Saved entries
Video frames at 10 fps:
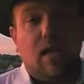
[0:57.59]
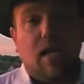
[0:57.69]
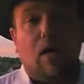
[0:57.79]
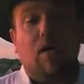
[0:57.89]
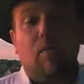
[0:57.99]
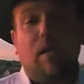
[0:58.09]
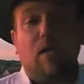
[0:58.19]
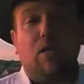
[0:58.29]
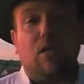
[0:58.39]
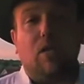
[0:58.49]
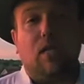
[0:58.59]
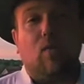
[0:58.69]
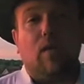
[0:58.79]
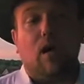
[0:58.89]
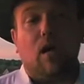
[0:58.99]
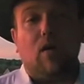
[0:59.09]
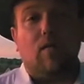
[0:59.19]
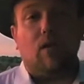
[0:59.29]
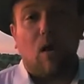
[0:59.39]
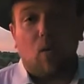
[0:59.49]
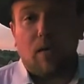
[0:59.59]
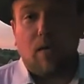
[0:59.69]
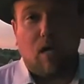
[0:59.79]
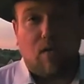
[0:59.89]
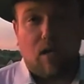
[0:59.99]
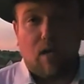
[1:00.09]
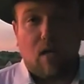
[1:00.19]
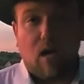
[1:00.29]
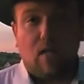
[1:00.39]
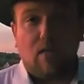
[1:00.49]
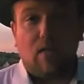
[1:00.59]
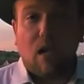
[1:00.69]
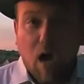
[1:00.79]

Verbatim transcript: And I wanna make sure that we are lowering healthcare costs,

Try it -
Leaving the images out, return every record exactly.

Task solution -
Video frames at 10 fps:
[0:57.59]
[0:57.69]
[0:57.79]
[0:57.89]
[0:57.99]
[0:58.09]
[0:58.19]
[0:58.29]
[0:58.39]
[0:58.49]
[0:58.59]
[0:58.69]
[0:58.79]
[0:58.89]
[0:58.99]
[0:59.09]
[0:59.19]
[0:59.29]
[0:59.39]
[0:59.49]
[0:59.59]
[0:59.69]
[0:59.79]
[0:59.89]
[0:59.99]
[1:00.09]
[1:00.19]
[1:00.29]
[1:00.39]
[1:00.49]
[1:00.59]
[1:00.69]
[1:00.79]

Verbatim transcript: And I wanna make sure that we are lowering healthcare costs,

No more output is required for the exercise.